Mayrhofer v. Board of Education of San Diego
Before: Temple
Synopsis
Statutory Construction — Rights of State. — The state is not bound by the general words o£ a statute which would operate to trench upon its sovereign rights, injuriously affect its capacity to perform its functions, or establish a right of action against it.
Id.—Mechanic’s Lien Law—Public Property — School-house.—Under the constitution and laws of this state regulating mechanics’ liens, no public property or public building is subject to a mechanic’s lien, and none can be enforced against a school-house erected by a public school district.
Temple, C. — This action was brought to foreclose a lien for materials furnished to a subcontractor, for the building of a public school-house.
Final judgment was entered upon demurrer to the complaint, and plaintiff appeals from the judgment. Whether the laws of this state give to mechanics and material-men the right to have a lien upon such buildings is the only question necessary to consider upon this appeal.
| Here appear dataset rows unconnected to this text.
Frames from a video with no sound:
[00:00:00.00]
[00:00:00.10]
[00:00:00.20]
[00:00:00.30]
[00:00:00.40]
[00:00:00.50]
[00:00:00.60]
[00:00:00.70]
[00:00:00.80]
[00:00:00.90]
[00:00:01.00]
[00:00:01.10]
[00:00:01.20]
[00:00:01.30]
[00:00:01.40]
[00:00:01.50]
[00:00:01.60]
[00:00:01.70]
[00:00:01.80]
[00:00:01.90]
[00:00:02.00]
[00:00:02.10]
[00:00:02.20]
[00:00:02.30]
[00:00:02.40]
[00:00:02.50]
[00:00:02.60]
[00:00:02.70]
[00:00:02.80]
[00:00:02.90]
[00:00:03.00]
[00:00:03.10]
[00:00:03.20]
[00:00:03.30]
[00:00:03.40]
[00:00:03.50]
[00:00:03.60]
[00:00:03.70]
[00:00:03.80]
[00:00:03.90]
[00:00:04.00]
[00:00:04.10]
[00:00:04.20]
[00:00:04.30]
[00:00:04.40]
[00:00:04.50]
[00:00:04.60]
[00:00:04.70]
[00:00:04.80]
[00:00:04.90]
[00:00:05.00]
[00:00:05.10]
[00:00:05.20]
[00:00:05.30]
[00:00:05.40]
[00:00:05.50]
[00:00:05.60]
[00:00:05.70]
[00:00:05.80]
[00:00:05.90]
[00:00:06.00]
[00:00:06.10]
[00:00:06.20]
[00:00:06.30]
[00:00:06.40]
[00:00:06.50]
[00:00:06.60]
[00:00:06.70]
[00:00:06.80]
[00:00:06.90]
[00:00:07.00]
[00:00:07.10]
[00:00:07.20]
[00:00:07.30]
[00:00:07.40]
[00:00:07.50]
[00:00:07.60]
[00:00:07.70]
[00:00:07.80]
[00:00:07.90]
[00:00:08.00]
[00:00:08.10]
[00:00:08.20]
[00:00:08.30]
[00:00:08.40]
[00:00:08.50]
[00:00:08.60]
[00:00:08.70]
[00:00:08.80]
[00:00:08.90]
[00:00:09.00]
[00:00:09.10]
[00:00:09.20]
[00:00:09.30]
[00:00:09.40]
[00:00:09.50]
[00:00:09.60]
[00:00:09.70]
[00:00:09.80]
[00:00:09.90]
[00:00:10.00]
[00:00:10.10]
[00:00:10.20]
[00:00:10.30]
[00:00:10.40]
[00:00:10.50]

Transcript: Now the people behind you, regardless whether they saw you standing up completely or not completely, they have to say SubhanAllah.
Section 15, article 20, of the constitution provides: “ Mechanics, material-men, artisans, and laborers of every class shall have a lien upon the property upon which they have bestowed labor or furnished material, for the value of such labor done and material furnished; [112]and the legislature shall provide, by law, for the speedy and efficient enforcement of such liens.”
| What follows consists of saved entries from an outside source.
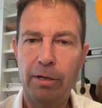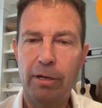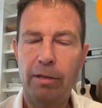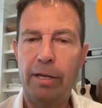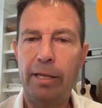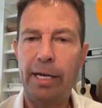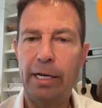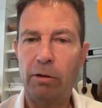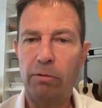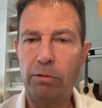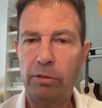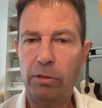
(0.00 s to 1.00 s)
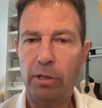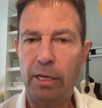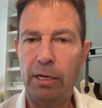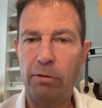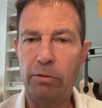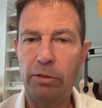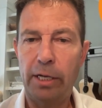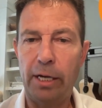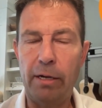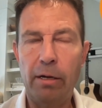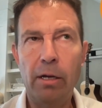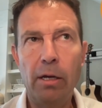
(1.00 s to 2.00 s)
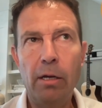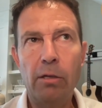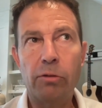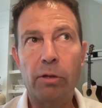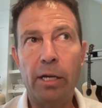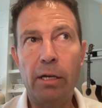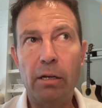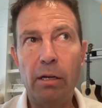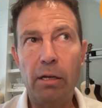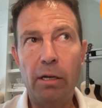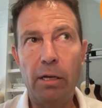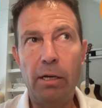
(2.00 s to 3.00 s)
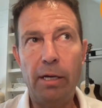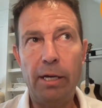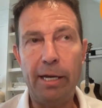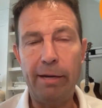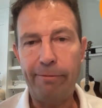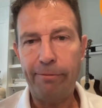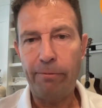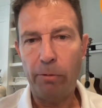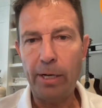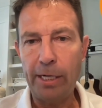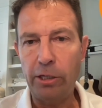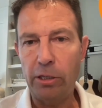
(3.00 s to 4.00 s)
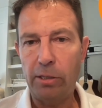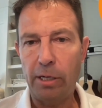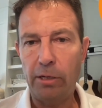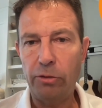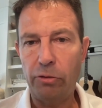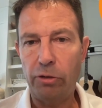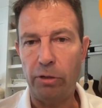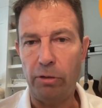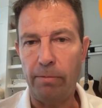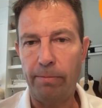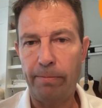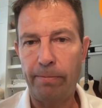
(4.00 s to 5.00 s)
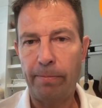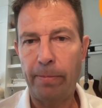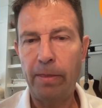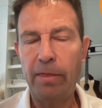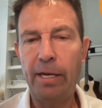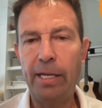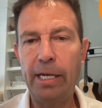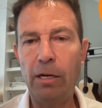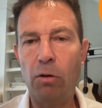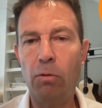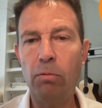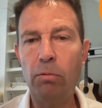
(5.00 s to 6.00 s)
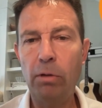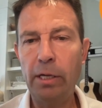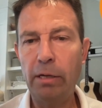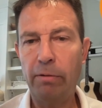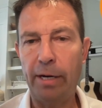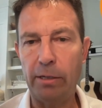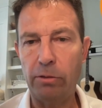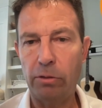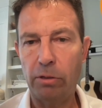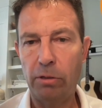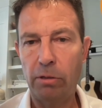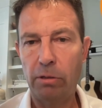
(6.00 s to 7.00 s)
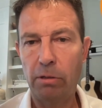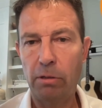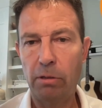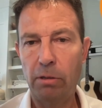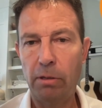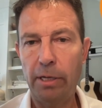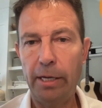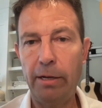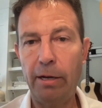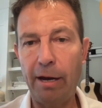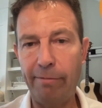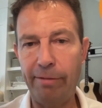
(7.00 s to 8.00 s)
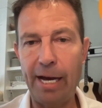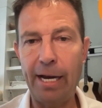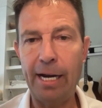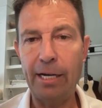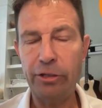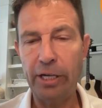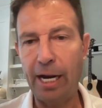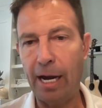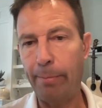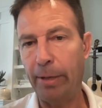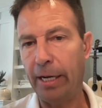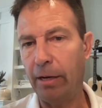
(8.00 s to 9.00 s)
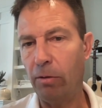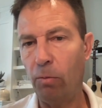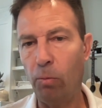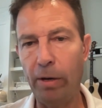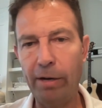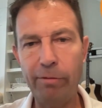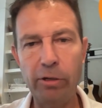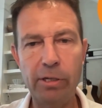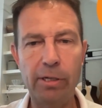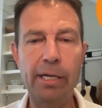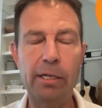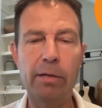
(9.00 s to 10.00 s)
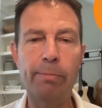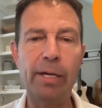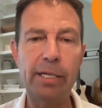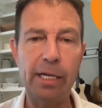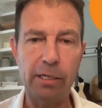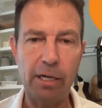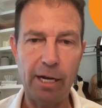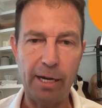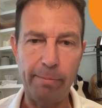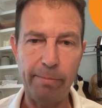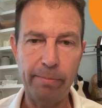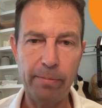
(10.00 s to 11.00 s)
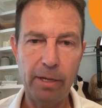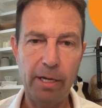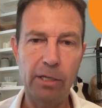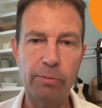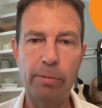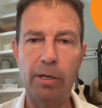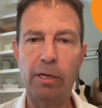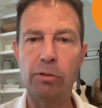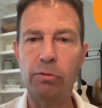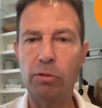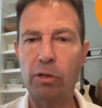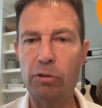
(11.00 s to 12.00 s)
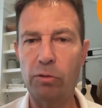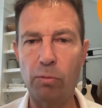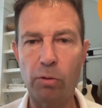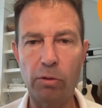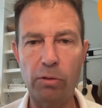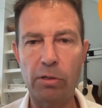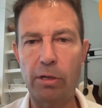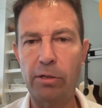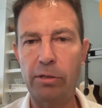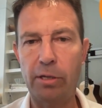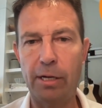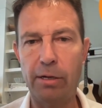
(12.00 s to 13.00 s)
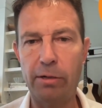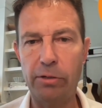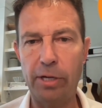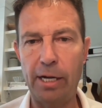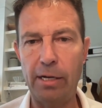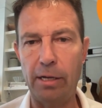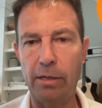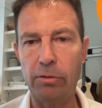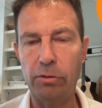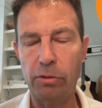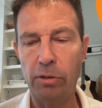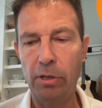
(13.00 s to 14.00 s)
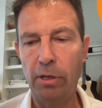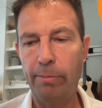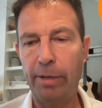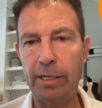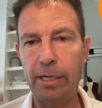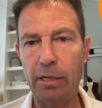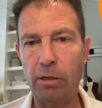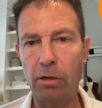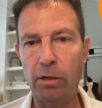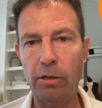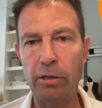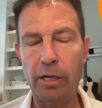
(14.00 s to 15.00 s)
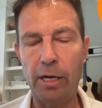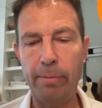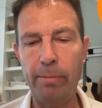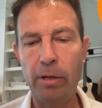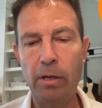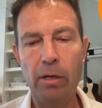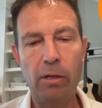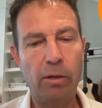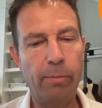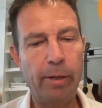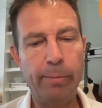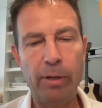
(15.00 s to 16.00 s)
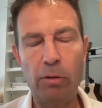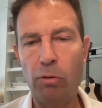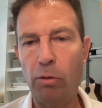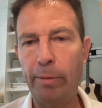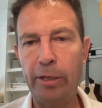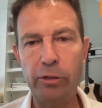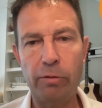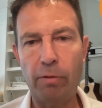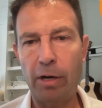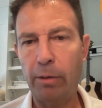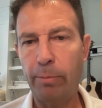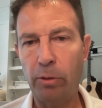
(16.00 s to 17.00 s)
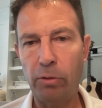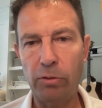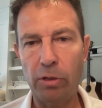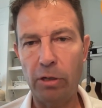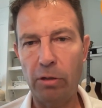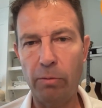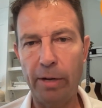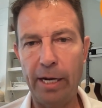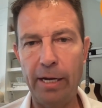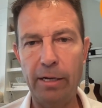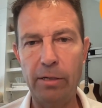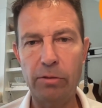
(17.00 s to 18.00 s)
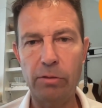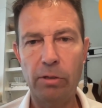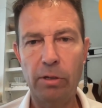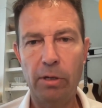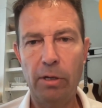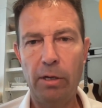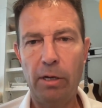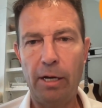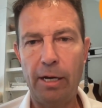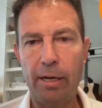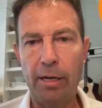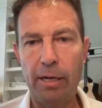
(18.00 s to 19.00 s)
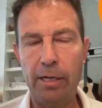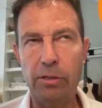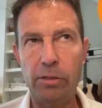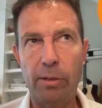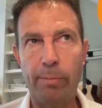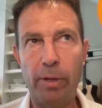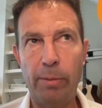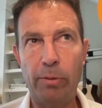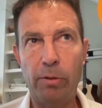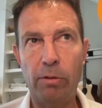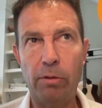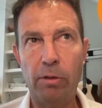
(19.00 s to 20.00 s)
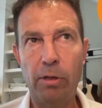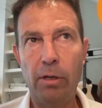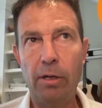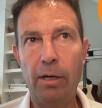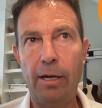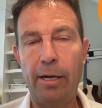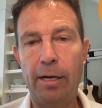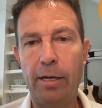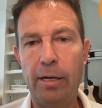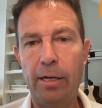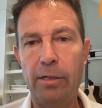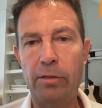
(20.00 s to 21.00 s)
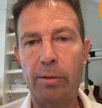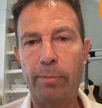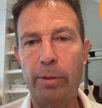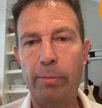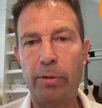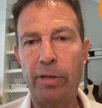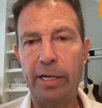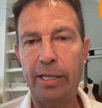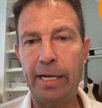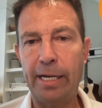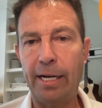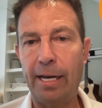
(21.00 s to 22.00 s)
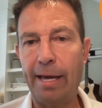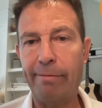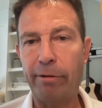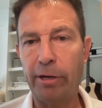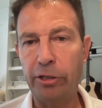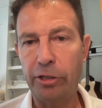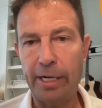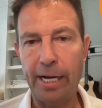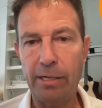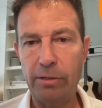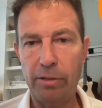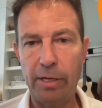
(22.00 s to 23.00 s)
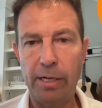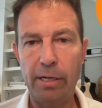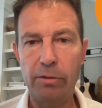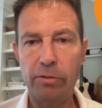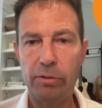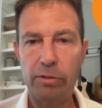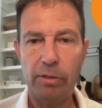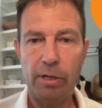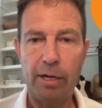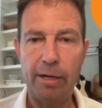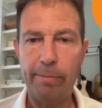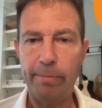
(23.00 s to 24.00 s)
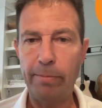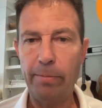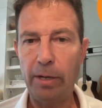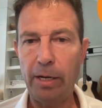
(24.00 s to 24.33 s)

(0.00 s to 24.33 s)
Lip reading: that they don't see it. So then, if what I just said is true, then the only risk of that actually happening, whatever it might take time, as the world starts to understand this, might take a longer time. There might be a whole bunch of rug pulls on the way, as some people think they can leverage against this, and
Section 1188 of the Code of Civil Procedure enacts that mechanics and material-men shall have a lien for labor or material used in the construction of any building or other structure.
The following sections prescribe the procedure and the effect of certain acts.
The claim is made that public buildings are included both in the word “property,” used in the constitution, and in the phrase “any building,” used in the code, and therefore it must necessarily follow that mechanics and material-men are, by these provisions, given a right to a lien upon such buildings.
But this ignores the rule of statutory construction, that the state is not bound by general words in a statute, which would operate to trench upon its sovereign rights, injuriously affect its capacity to perform its functions, or establish a right of action against it.
Says Mr. Justice Story, in United States v. Hoar, 2 Mason, 314: “In general, acts of the legislature are meant to regulate and direct the acts and rights of citizens; and in most cases the reasoning applicable to them applies with very different, and often contrary, force to the government itself. It appears to me, therefore, to be a safe rule, founded in the principles of the common law, that the general words of a statute ought not to include the government, or affect its rights, unless that construction be clear and indisputable upon the text of the act.”
To the same effect are the following cases: United States v. Swearingen, 11 Gill & J. 373; Commonwealth v. Baldwin, 1 Watts, 54; 26 Am. Dec. 33; Savings Bank v. United States, 19 Wall. 239; United States v. Davis, 3 McLean, 484; United States v. Williams, 5 McLean, 133; Commonwealth v. Johnson, 6 Pa. St. 136; Josselyn v. Stone, 28 Miss. 753; People v. Herkimer, 4 Cow. 345; 15 Am. Dec. 379; and a great many others.